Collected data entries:
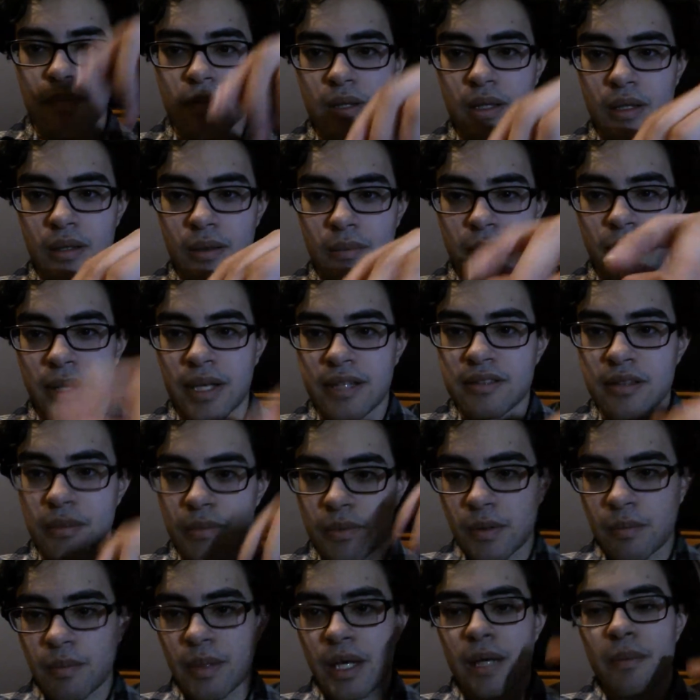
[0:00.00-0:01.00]
you know picks
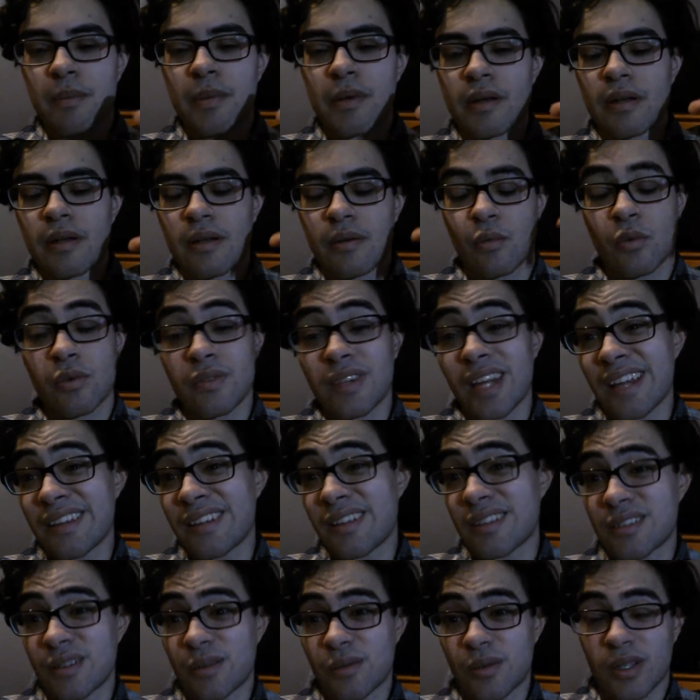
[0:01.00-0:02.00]
up the paper, and well, that
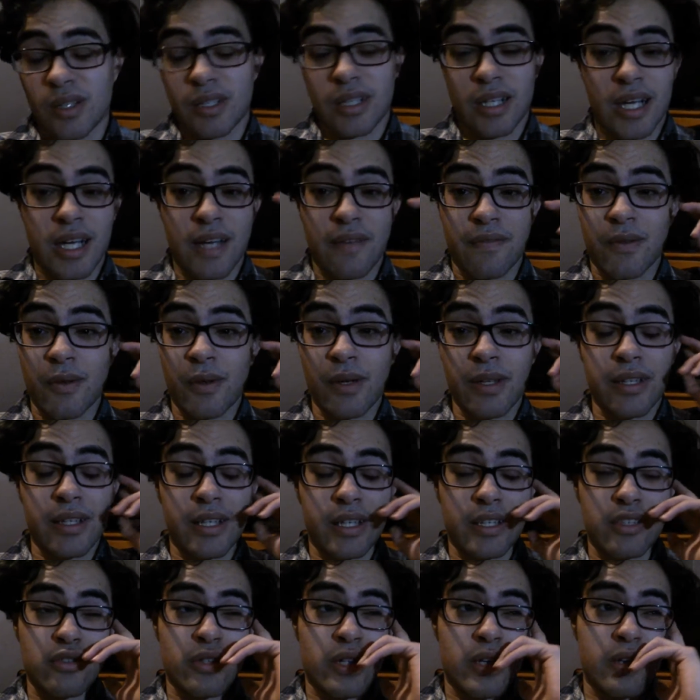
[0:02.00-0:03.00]
doesn't work. I have no
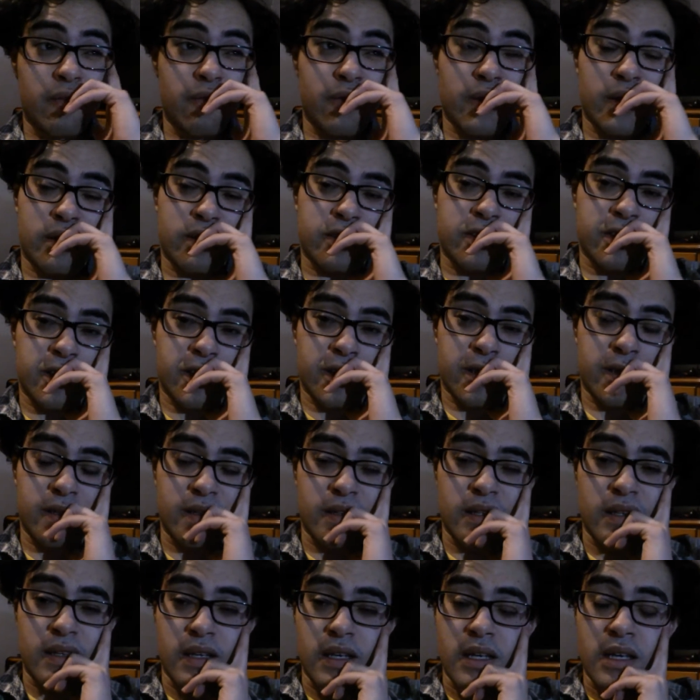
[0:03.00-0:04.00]
idea. I tried fixing it.
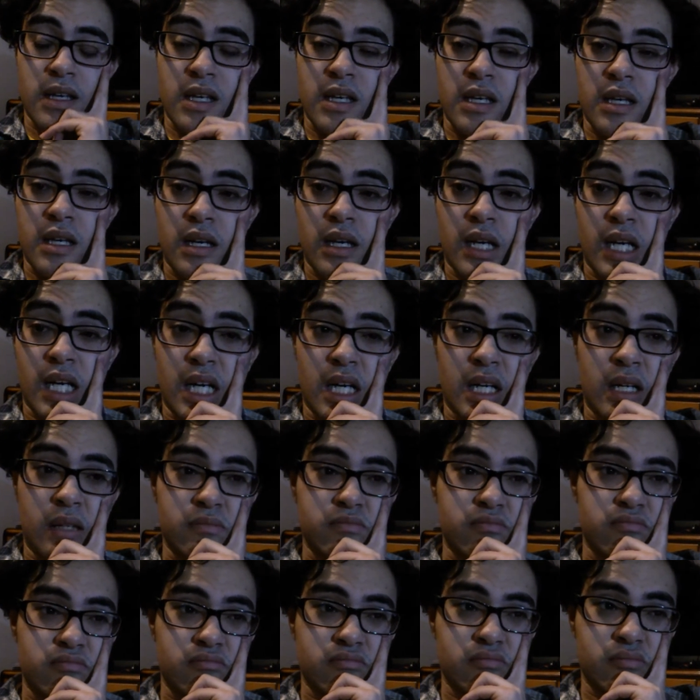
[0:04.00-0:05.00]

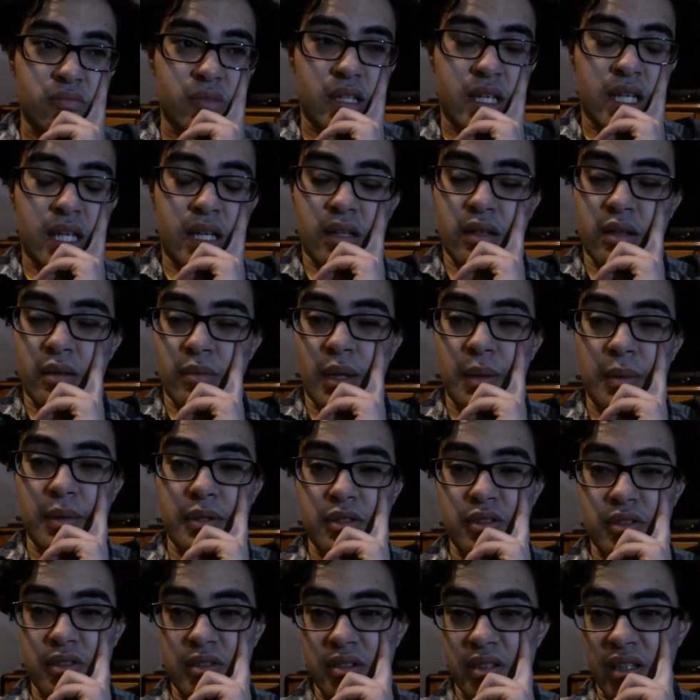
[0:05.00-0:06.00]
Um, I don't know. Maybe
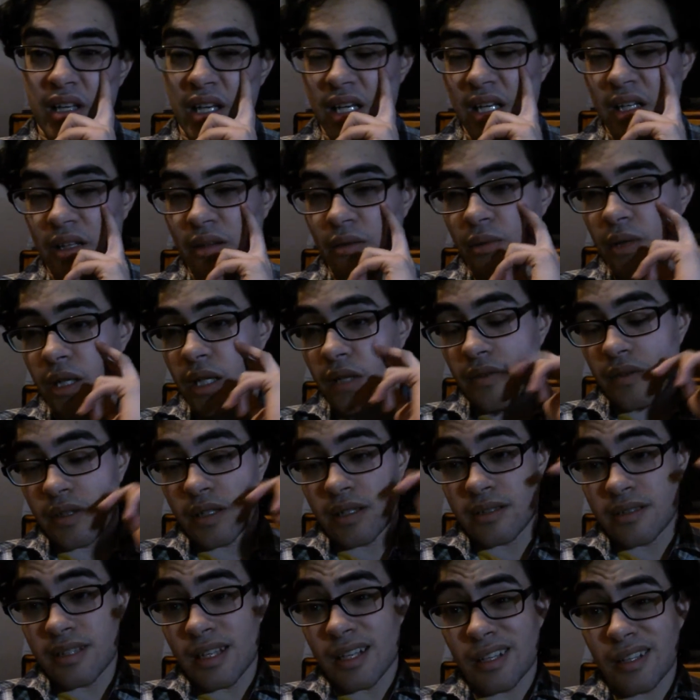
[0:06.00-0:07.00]
it just died or whatever.
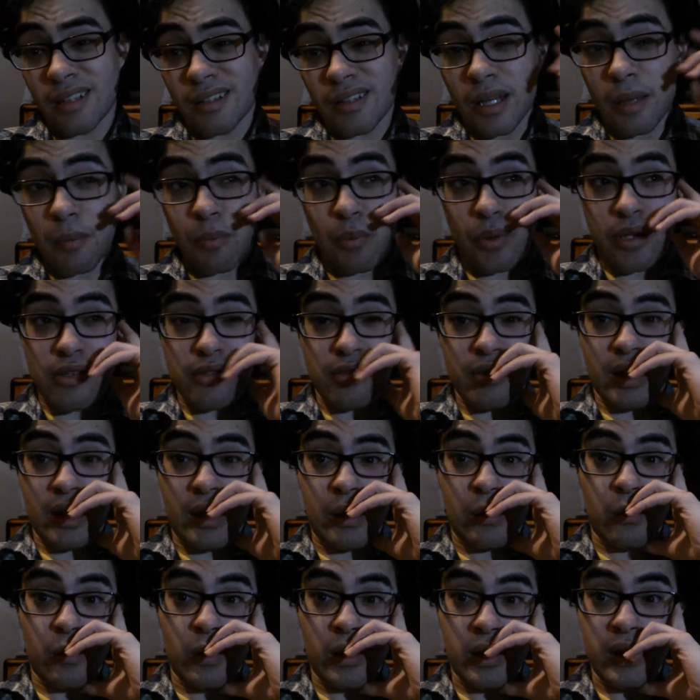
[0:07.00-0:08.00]
Because that that printer's
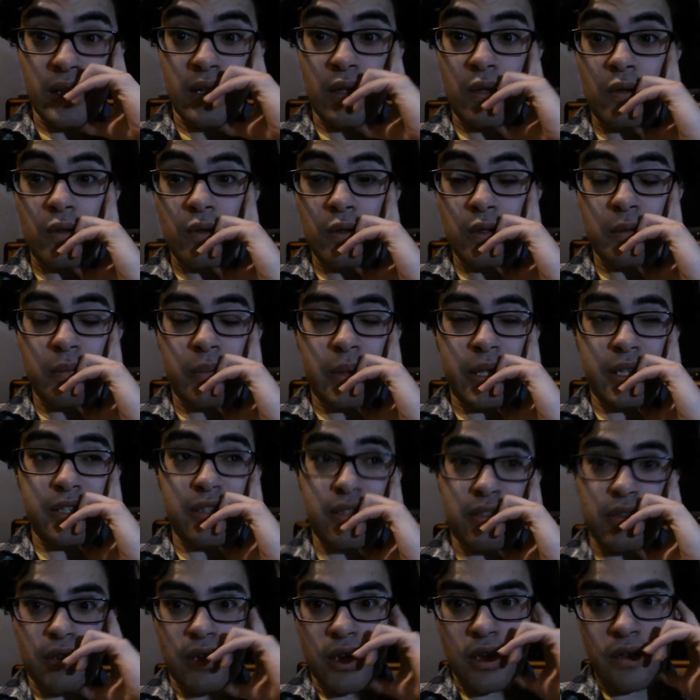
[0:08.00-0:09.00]
like really old, but I
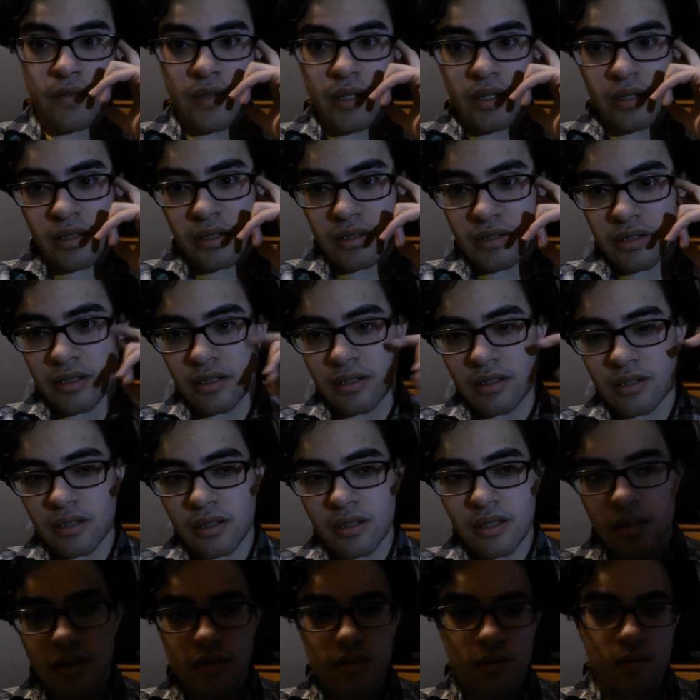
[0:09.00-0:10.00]
just love it because it's
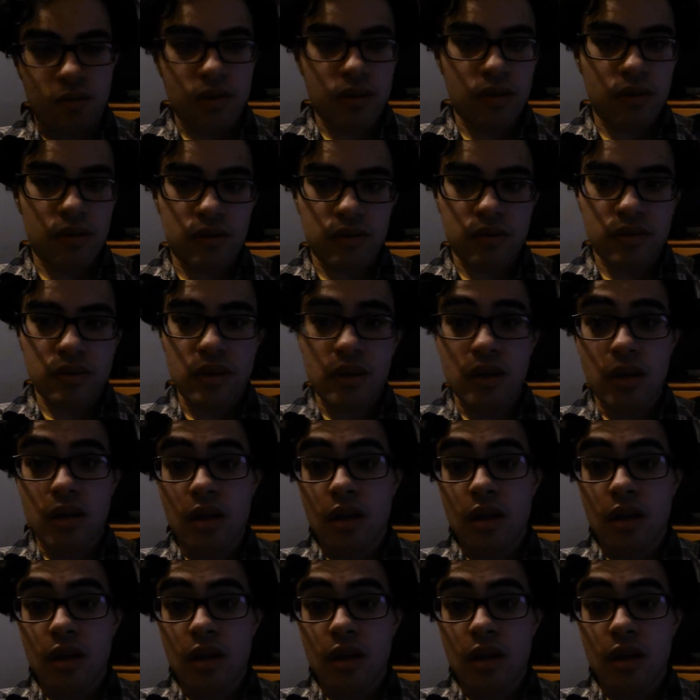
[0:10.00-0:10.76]
it's one of those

§ **What this task involves**:
After locating the line containing "[0:02.00-0:03.00]" in the entries above, repeat only it and each later line through the end, exactly, without any pictures.

§ **Result below**:
[0:02.00-0:03.00]
doesn't work. I have no
[0:03.00-0:04.00]
idea. I tried fixing it.
[0:04.00-0:05.00]

[0:05.00-0:06.00]
Um, I don't know. Maybe
[0:06.00-0:07.00]
it just died or whatever.
[0:07.00-0:08.00]
Because that that printer's
[0:08.00-0:09.00]
like really old, but I
[0:09.00-0:10.00]
just love it because it's
[0:10.00-0:10.76]
it's one of those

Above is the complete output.